Кабинет
Андрей Василевский

Дмитрий Галковский. Бесконечный тупик. Исходный текст

Дмитрий Галковский. Бесконечный тупик. Исходный текст

ДМИТРИЙ ГАЛКОВСКИЙ. Бесконечный тупик. Исходный текст. — “Континент”, № 81.

Предваряя недавнюю новомирскую публикацию глав из “Бесконечного тупика” (1992, № 9), я писал, что это книга примечаний к несуществующему тексту. Оказалось, что я ошибся. То есть в основной массив книги он действительно не входит. Но существует. Он-то и предлагается нашему вниманию в “Континенте”. Но публикация эта примечательна еще и потому, что в авторском послесловии Галковский объявляет городу и миру, что навсегда зарекается печататься в отечественной (“советской и постсоветской”) периодике и уходит в мир самиздата.

Решение отчасти разумное, хотя и запоздалое. Не надо было давать свои статьи в “Независимую газету”. Весь фокус и состоял в том, что в “Бесконечном тупике” Галковский сумел создать свое особое, почти волшебное “галковское” пространство (чем-то родственное толкиеновскому Средиземью), внутри которого Галковский оказывался совершенно неуязвим. Неуязвим и всегда прав (даже когда был не прав). Но первые же его опрометчивые шаги во “внешний” мир обернулись тем, что его статьи, написанные по законам “Бесконечного тупика”, стали читаться и оцениваться по общим “объективным” законам газетной полосы. В результате он стал кругом не прав (даже там, где был прав).

Да и “исходный текст” не стоило печатать. Отсутствующий — он мнился и ярче, и неожиданнее. Тут Галковский изменил сам себе, не довел прием до конца. Лучше бы он его написал — и сжег (это был бы вполне “галковский” жест). А так — впечатление разочаровывающее. Это, так сказать, “доклад” двадцатичетырехлетнего подпольного философа о В. В. Розанове как центральной фигуре русской философии (“может быть, вообще единственный чисто русский философ, философ, заложивший фундамент национального мышления”). Кроме Розанова в “исходном тексте”, естественно, присутствуют почти все линии книги — Соловьев, Набоков, Чернышевский, Ленин, Достоевский, Чехов. Впрочем, нет отца, которому посвящены самые пронзительные страницы “Бесконечного тупика” (см. “Новый мир”, 1992, № 9). Но все существенное в этом тексте мы так или иначе знаем из примечаний к нему, которые и образуют собственно книгу.

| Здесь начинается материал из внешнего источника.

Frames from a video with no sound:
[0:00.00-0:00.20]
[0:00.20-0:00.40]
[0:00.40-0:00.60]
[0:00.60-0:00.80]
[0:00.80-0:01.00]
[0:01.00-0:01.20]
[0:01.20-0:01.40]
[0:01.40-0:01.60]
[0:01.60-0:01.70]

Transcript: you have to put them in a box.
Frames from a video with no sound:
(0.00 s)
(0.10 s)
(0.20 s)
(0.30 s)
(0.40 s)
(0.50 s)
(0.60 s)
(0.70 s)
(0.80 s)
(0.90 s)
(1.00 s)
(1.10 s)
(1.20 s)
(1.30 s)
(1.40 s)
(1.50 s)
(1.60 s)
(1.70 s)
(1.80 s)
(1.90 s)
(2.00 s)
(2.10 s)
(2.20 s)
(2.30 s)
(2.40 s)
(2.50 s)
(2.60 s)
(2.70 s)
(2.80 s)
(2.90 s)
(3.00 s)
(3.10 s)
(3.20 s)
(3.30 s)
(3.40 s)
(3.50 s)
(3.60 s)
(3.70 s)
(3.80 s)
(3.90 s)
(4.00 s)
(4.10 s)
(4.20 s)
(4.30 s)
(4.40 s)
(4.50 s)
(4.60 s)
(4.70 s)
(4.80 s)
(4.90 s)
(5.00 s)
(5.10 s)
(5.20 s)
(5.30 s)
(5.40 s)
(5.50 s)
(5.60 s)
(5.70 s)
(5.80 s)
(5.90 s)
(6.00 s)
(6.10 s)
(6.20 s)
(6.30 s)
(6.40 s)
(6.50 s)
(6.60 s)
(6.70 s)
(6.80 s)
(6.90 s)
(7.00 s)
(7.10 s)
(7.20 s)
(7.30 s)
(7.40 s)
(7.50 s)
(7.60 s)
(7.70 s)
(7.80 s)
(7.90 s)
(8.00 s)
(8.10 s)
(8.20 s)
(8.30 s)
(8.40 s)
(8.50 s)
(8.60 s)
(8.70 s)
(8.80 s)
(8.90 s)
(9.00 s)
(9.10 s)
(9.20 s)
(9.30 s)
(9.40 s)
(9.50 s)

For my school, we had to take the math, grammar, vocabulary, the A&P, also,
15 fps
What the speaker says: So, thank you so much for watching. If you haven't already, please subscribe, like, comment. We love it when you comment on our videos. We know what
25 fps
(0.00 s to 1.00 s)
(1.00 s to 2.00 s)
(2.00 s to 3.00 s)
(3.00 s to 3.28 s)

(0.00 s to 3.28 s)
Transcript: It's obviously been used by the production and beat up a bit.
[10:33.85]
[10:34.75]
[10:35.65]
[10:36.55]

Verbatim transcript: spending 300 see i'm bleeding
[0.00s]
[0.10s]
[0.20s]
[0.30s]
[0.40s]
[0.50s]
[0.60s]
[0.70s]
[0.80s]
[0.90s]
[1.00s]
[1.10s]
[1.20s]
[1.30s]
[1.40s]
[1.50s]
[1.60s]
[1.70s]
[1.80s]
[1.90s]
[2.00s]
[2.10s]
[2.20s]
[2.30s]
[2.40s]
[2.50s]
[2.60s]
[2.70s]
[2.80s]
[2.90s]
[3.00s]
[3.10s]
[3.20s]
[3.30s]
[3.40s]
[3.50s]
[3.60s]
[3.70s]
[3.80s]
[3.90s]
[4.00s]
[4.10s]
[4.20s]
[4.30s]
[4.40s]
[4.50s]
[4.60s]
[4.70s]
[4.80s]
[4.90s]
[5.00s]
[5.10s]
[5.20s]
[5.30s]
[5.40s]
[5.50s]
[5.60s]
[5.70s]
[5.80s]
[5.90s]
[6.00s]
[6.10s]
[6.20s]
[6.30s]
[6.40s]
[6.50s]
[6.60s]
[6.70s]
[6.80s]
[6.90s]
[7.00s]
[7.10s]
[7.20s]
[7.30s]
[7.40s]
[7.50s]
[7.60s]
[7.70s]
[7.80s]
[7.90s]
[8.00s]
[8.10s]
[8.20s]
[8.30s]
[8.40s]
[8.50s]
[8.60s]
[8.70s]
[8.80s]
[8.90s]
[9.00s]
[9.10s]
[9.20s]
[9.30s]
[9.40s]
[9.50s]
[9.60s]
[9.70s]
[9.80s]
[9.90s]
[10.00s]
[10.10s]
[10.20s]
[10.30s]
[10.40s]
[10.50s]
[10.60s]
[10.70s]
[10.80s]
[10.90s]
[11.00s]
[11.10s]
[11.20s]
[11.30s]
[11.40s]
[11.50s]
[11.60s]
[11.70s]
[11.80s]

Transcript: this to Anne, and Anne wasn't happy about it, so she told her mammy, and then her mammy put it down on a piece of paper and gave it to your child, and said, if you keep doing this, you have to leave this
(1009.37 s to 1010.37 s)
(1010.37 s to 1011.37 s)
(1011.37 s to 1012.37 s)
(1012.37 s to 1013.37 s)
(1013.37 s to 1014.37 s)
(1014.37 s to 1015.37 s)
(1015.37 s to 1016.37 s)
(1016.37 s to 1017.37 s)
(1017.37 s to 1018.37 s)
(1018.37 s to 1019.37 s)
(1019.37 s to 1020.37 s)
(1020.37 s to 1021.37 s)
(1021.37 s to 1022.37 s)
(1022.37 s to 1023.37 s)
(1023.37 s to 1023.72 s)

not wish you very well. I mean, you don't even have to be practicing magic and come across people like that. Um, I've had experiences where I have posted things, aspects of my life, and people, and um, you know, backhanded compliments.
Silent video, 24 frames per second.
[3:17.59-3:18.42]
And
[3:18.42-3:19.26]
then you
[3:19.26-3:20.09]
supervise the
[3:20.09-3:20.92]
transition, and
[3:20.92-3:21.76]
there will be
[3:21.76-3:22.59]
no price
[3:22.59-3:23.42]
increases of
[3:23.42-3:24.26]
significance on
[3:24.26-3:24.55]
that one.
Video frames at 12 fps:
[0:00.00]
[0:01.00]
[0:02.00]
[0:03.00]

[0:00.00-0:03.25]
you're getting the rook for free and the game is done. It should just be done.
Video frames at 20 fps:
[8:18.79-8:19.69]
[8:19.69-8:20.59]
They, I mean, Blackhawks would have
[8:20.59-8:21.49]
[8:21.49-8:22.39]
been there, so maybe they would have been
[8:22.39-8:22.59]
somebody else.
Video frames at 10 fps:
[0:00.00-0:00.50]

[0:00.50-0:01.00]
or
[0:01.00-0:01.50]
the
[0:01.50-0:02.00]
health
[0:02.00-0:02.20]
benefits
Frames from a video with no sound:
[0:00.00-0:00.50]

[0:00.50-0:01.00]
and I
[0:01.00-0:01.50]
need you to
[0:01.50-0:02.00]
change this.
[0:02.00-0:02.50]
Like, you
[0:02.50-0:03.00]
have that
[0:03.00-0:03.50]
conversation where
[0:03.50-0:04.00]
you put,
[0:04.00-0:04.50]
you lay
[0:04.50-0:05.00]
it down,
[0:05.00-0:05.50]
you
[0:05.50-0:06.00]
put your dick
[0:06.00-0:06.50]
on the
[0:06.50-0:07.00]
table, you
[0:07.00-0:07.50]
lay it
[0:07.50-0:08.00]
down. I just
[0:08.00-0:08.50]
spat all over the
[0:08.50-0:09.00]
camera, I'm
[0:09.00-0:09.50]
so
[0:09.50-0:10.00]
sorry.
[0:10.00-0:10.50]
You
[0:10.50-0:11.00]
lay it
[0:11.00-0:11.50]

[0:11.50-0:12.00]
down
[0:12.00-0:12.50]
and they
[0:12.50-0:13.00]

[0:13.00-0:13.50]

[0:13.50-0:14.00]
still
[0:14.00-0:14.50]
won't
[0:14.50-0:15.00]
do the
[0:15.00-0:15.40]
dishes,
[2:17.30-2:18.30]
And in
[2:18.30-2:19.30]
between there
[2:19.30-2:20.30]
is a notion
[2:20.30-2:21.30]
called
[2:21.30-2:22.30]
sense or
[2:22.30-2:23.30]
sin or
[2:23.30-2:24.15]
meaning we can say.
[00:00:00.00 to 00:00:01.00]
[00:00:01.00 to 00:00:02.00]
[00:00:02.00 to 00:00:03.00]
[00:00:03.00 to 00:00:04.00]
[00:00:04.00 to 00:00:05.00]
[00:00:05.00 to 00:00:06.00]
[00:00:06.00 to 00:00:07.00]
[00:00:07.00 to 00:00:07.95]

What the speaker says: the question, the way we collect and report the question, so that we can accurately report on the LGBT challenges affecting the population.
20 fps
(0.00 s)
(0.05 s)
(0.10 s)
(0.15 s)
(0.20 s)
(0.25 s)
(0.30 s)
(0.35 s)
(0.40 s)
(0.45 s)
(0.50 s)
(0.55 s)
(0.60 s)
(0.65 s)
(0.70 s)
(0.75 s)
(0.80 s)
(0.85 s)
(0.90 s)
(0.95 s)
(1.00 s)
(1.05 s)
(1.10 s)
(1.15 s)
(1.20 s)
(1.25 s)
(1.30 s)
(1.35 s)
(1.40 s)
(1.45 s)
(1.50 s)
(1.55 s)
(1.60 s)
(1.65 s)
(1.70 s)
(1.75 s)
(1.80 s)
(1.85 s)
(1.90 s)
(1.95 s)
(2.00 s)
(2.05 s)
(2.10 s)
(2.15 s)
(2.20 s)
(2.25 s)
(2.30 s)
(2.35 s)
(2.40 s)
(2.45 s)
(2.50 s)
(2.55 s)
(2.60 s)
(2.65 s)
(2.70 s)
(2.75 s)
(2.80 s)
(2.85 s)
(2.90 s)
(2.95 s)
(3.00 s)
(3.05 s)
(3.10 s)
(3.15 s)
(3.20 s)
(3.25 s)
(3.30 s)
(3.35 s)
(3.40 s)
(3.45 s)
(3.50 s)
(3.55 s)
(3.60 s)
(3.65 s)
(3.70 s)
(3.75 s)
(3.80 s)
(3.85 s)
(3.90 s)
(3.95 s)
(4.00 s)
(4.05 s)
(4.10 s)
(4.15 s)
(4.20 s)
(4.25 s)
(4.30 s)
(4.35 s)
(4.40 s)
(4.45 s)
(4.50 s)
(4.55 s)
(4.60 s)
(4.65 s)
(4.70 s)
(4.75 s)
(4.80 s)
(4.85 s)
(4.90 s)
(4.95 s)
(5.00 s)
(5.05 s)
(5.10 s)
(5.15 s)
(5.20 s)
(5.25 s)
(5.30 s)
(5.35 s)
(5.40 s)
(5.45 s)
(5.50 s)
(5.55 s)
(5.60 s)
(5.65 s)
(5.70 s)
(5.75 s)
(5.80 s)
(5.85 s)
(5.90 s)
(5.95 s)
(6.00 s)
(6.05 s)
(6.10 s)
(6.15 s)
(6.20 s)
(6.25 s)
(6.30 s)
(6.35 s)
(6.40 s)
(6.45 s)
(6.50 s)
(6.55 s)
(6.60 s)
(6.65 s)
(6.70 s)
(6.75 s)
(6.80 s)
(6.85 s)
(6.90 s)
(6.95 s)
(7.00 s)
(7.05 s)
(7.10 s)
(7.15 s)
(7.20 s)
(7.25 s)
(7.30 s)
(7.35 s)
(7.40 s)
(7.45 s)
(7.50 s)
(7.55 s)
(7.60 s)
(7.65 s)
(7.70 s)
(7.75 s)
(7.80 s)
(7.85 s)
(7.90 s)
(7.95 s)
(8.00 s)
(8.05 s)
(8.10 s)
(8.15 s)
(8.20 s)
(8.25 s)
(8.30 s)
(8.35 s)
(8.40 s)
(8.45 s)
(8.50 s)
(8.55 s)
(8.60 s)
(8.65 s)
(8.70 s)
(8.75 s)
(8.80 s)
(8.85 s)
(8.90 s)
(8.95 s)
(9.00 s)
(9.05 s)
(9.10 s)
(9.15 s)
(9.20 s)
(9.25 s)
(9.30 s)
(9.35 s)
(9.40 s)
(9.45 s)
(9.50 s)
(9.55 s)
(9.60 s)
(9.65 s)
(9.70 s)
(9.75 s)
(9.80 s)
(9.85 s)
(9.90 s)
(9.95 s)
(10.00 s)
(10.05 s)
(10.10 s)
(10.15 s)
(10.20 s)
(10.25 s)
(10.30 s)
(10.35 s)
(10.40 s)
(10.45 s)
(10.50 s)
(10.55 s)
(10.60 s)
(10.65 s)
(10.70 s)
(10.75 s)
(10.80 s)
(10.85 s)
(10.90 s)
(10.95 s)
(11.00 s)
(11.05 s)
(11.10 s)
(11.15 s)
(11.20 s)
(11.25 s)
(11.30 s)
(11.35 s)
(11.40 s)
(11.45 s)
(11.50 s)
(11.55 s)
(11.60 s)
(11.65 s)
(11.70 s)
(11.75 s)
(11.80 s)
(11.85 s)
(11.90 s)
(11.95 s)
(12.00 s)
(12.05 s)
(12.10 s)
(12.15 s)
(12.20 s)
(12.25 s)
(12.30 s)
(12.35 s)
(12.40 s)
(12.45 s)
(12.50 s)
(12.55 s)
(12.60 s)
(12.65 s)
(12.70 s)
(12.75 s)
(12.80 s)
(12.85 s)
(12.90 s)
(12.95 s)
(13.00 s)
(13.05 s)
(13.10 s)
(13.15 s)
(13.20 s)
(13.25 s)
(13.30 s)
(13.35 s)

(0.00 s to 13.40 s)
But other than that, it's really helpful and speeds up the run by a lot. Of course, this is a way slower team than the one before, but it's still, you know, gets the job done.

Полный же текст книги так до сих пор и не напечатан. Не знаю, символично ли это, но очень досадно. Прошу прощения за самоцитату (“Лепта”, 1993, № 1), но, по-моему, “Бесконечный тупик” — одна из самых значимых (не скажу — лучших) книг, написанных на русском языке в 80-е годы. Сдвинулись тектонические пласты культуры, и на изломе появился (или точнее — случился) “Бесконечный тупик”. Не как памятник культуры, а скорее как некое природное явление.

Ну, так прощай, Галковский, великий и ужасный... Помните, как всем известный Гудвин вынужден был признаться Элли и ее друзьям, что он — обманщик, что только зеленые очки мешают жителям и гостям Изумрудного города увидеть вместо драгоценных камней обыкновенные стекляшки. Вероятно, немало читателей и критиков[1] вполне удовлетворились бы такой аналогией. Но миазмы пресловутого постмодернизма мешают мне на этом остановиться. Мне, отравленному (против воли) этими всепроникающими парами, видится совсем иной сюжетный поворот.

...Когда Гудвин, великий и ужасный, корчась от стыда, признался в своем очковтирательстве, Элли заплакала от разочарования, Страшила начал чесать затылок, Лев зарычал от негодования, Железный Дровосек схватился за топор, а Тотошка залаял просто так. И мужественный Страж ворот сказал: что ж, снимем очки, пора взглянуть правде в глаза. Они сняли очки. И ничего не случилось. Город был зеленым, изумруды — настоящими.

Андрей Василевский.

 

[1] Например, Валерий Сердюченко, см. стр. 224 настоящего номера.